Education is not the filling of a pail, but the lighting of a fire.”
—― W.B. Yeats
Intellectual growth should commence at birth and cease only at death.”
― —Albert Einstein
Hundreds of Mid-Columbia students were handed their diplomas over the past few weeks, signifying the completion of a stage of their education, either high school or college.
For most, hopefully all, this won’t be the end to their educational journey.
With their proof of education in hand, some may have what they need to pursue their future economic security, but that’s only the start. Most employment today requires ongoing education to maintain currency with today’s professional trends and transformations.
Most people who have been employed for any length of time have seen technological and market transformations that have demanded continuing education or even complete re-education.
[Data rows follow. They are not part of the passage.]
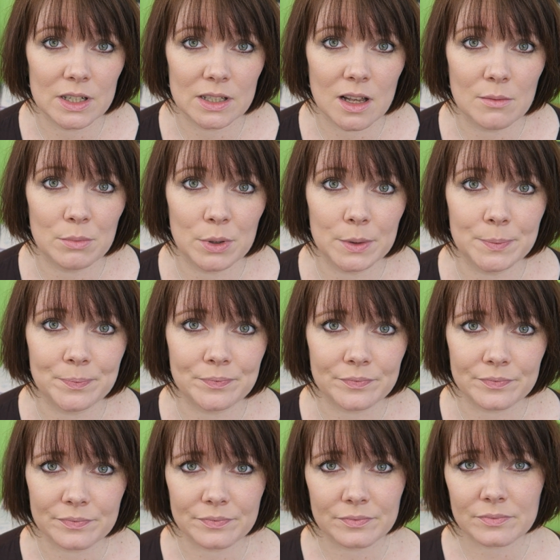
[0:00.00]
for example.
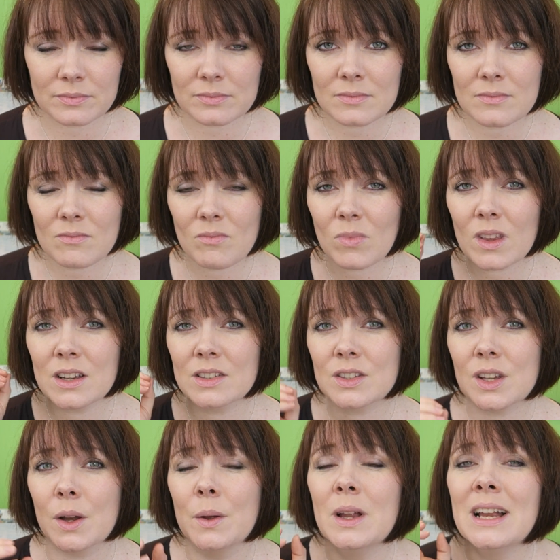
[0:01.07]

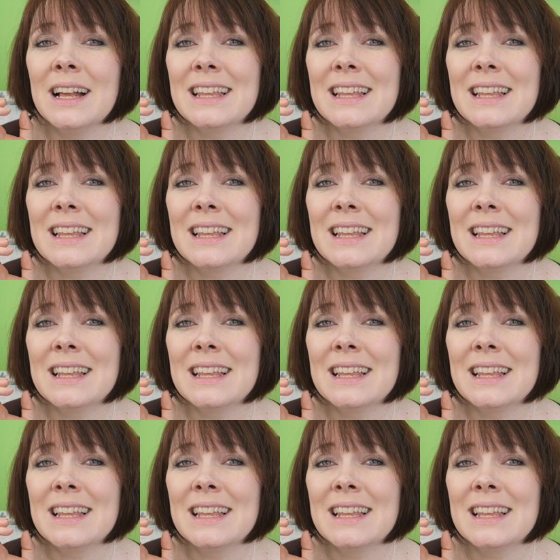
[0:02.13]
So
For example, the Baby Boomers who are retiring in droves right now didn’t have any idea what a personal computer was when they started working, or a CD-ROM or a flash drive. Today, most businesses can’t run without those things. These inventions revolutionized the workforce and anyone who didn’t learn how to use them was quickly left behind.
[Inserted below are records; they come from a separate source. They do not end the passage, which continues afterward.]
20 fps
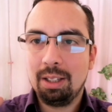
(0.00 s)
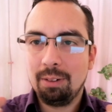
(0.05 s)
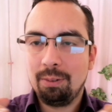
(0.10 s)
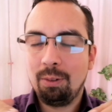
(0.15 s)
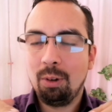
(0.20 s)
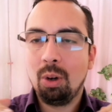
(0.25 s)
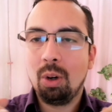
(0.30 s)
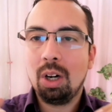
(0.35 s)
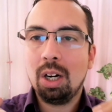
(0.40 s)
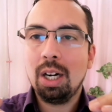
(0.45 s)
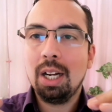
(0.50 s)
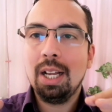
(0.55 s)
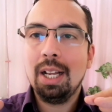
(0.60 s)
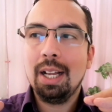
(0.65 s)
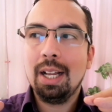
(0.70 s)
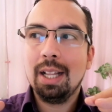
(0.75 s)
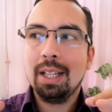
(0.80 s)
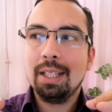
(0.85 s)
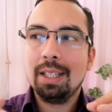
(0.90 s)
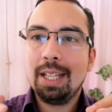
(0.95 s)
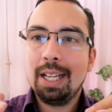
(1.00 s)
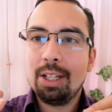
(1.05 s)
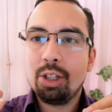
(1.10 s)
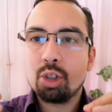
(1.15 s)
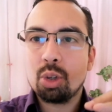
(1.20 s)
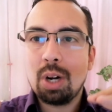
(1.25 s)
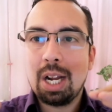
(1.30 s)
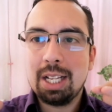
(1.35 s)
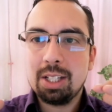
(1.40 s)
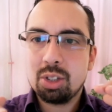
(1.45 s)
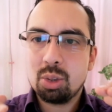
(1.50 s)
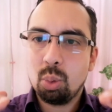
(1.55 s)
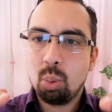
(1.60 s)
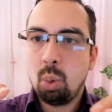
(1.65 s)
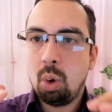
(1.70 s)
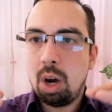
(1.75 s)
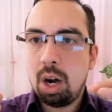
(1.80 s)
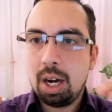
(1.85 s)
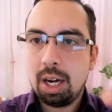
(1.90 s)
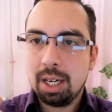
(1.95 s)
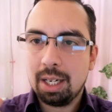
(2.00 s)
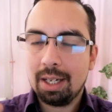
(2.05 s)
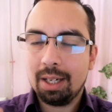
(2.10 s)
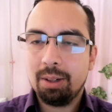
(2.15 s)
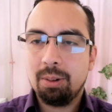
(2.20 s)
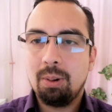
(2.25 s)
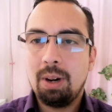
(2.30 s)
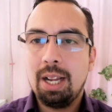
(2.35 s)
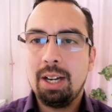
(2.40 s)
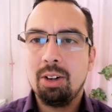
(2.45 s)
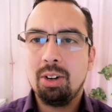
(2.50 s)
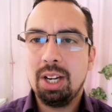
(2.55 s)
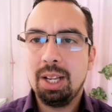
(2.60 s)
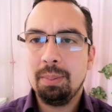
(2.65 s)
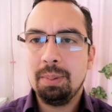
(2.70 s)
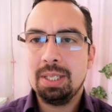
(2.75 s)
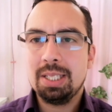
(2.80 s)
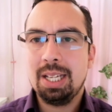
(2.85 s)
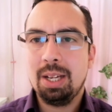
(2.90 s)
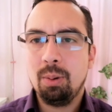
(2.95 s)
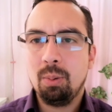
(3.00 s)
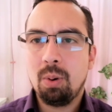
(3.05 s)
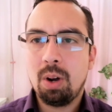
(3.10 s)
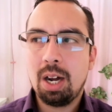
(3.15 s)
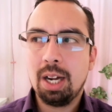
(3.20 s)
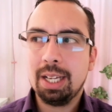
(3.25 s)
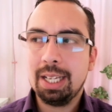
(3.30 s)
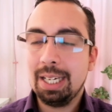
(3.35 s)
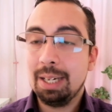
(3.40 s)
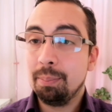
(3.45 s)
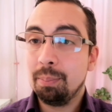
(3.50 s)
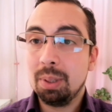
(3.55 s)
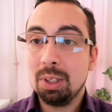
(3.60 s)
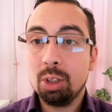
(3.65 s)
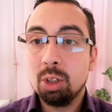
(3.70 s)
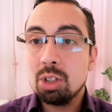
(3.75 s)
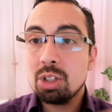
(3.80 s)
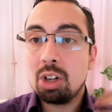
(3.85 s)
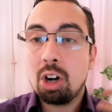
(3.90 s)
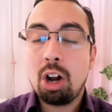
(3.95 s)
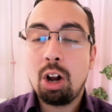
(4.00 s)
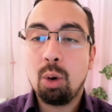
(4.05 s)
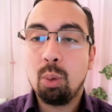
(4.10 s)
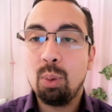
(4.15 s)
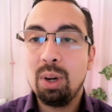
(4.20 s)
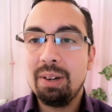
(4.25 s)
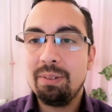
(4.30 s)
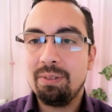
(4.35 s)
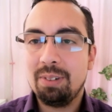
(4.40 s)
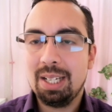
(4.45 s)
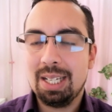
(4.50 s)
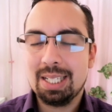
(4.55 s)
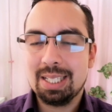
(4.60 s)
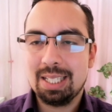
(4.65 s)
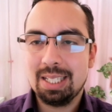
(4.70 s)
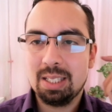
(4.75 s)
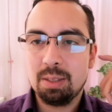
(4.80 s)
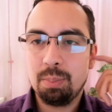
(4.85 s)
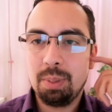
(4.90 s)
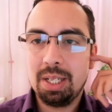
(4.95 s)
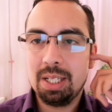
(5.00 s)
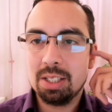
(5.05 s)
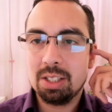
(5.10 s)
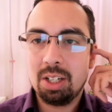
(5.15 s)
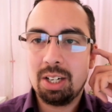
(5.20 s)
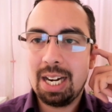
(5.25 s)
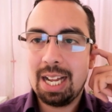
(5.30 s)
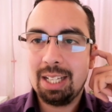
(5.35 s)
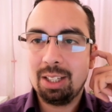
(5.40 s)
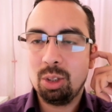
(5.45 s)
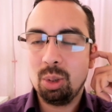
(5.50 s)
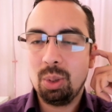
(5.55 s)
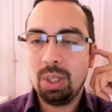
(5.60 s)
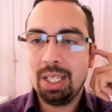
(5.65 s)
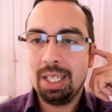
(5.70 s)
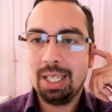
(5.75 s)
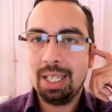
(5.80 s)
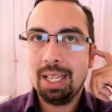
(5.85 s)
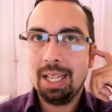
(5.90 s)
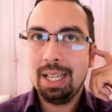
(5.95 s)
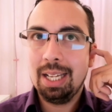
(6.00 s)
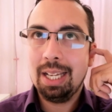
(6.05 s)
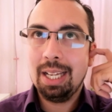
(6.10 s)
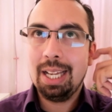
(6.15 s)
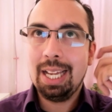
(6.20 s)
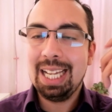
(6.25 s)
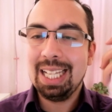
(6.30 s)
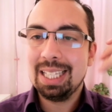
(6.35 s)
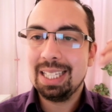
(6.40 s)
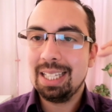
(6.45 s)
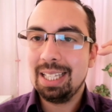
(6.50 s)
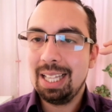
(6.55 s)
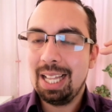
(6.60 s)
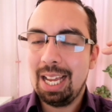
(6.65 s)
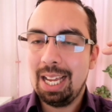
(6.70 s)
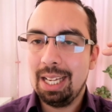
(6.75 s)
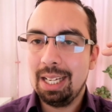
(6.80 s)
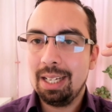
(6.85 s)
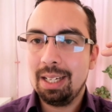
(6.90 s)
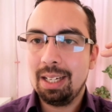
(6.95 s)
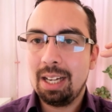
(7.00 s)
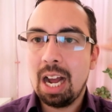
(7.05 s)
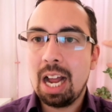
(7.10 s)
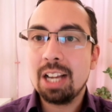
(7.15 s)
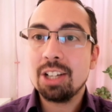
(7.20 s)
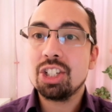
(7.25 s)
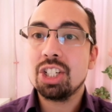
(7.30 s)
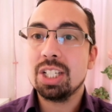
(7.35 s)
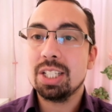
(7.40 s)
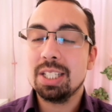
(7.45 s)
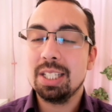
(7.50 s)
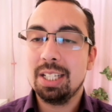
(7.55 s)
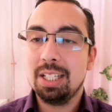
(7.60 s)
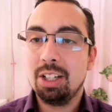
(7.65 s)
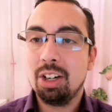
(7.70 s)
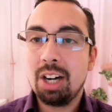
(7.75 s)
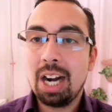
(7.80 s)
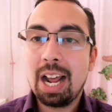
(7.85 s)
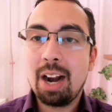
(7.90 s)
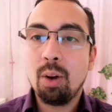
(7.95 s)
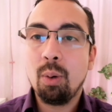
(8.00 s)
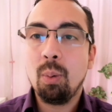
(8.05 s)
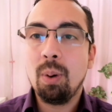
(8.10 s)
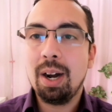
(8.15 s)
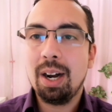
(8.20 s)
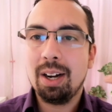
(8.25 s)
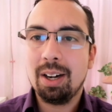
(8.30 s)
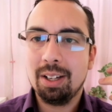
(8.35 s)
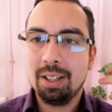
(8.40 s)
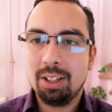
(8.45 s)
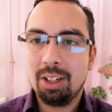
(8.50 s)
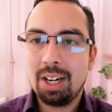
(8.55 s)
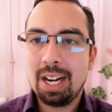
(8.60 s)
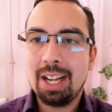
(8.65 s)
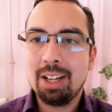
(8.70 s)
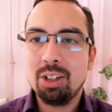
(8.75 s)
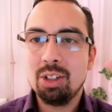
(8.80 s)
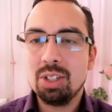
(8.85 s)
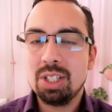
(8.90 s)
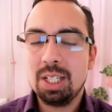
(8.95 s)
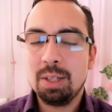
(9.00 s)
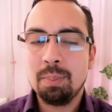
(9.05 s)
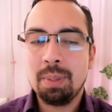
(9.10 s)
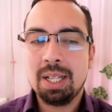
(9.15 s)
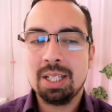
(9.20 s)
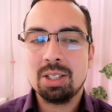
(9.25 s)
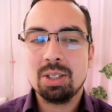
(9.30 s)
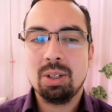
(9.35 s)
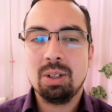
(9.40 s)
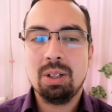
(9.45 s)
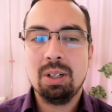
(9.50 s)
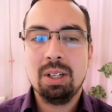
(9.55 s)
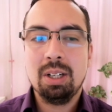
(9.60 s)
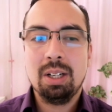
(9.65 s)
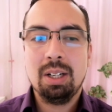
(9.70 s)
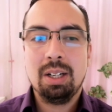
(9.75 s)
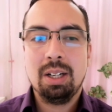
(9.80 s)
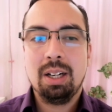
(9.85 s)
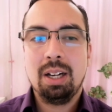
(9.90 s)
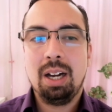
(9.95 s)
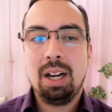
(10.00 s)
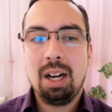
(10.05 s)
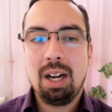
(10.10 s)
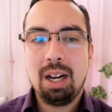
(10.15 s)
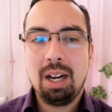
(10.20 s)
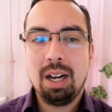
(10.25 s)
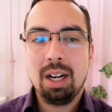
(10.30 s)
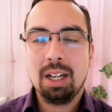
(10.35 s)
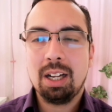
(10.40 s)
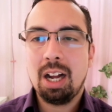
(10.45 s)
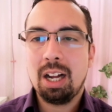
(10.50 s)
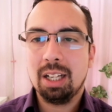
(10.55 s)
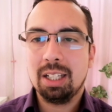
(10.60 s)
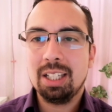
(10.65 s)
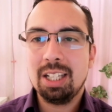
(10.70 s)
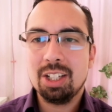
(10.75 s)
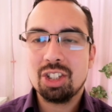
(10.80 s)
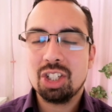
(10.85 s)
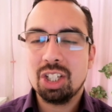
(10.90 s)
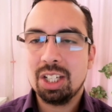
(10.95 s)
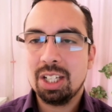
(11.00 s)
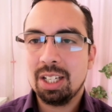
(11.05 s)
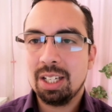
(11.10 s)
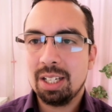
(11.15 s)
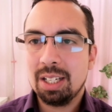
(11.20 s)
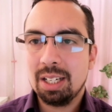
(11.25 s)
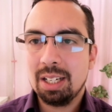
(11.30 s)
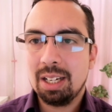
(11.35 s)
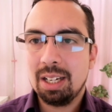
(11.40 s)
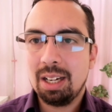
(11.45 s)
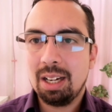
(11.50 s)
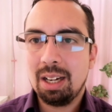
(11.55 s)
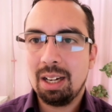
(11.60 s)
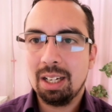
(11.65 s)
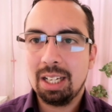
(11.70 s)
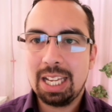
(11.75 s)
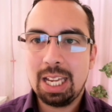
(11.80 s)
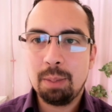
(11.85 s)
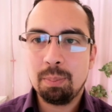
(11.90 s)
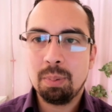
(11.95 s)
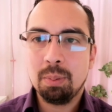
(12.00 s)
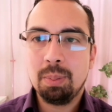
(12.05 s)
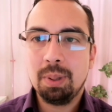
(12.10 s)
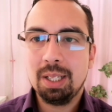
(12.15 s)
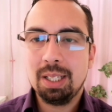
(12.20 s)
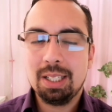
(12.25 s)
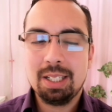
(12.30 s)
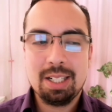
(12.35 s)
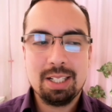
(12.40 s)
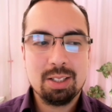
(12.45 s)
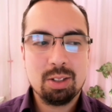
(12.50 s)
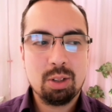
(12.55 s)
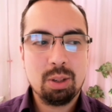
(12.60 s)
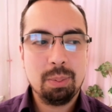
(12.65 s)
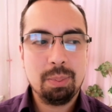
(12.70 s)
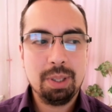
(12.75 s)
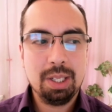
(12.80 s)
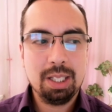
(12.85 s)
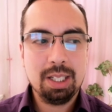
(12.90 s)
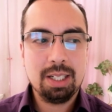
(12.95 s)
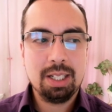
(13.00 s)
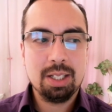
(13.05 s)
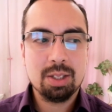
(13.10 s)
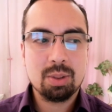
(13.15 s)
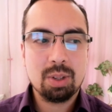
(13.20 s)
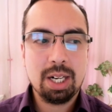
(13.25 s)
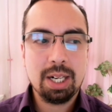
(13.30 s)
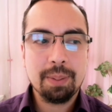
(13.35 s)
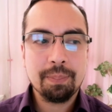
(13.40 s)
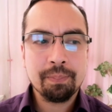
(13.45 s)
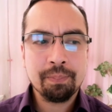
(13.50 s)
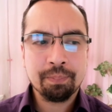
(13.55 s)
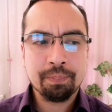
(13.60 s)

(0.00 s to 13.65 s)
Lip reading: floor, they try to walk, right, or imitate walking, but those are all reflexes because they're not doing it like consciously. They're not aware. They're not using mental cognition capabilities or abilities, right?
Around the same time those workers were starting on their first jobs, the timber industry was one of the biggest industries in Wasco County, employing hundreds of workers. Today, timber is a ghost industry in Wasco County and the people who used to rely on it have been retrained for other employment.
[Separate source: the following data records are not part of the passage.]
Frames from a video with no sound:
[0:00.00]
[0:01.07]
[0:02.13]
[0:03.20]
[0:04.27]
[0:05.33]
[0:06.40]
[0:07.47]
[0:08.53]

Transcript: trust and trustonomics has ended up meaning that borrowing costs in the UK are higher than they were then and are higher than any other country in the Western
The same is true for most of the aluminum workers who once helped filled local business coffers.
Over the course of these new graduates’ careers, they too will face professional changes that will demand that they adapt if they hope to thrive.
But career isn’t the only reason to become a lifelong learner.
Learning is an important contributor to life satisfaction.
Whether it’s art, gardening, science or other pursuits, lifelong learning can help in the creation of a richer, fuller, more expansive life.
It is important to our public life, too. The maintenance of our way of life demands an informed and educated electorate. It is particularly important in the face of the new opportunities that emerging technologies have afforded us.
Every day, scientific and technological discoveries present the world with more opportunities — to do right and to do wrong. As citizens, it is our civic duty to strive to understand the world we live in so that we may be fit to govern it.
Many of the educational opportunities the classes of 2014 will be afforded in the future — now, in fact — will be outside the boundaries of bricks-and-mortar institutions.
With a skyrocketing demand for trained workers, for example, most of those institutions are reaching beyond those limitations to teach more students how to interact with today’s world.
The Internet itself presents an educational revolution, spreading the seeds of learning out like a smorgasbord for all to feast upon, if only they can distinguish the healthy sustenance from the junk food.
Never before in our history have more educational opportunities been available to so many. The classes of 2014 — and the rest of us for that matter — need only to take advantage of them.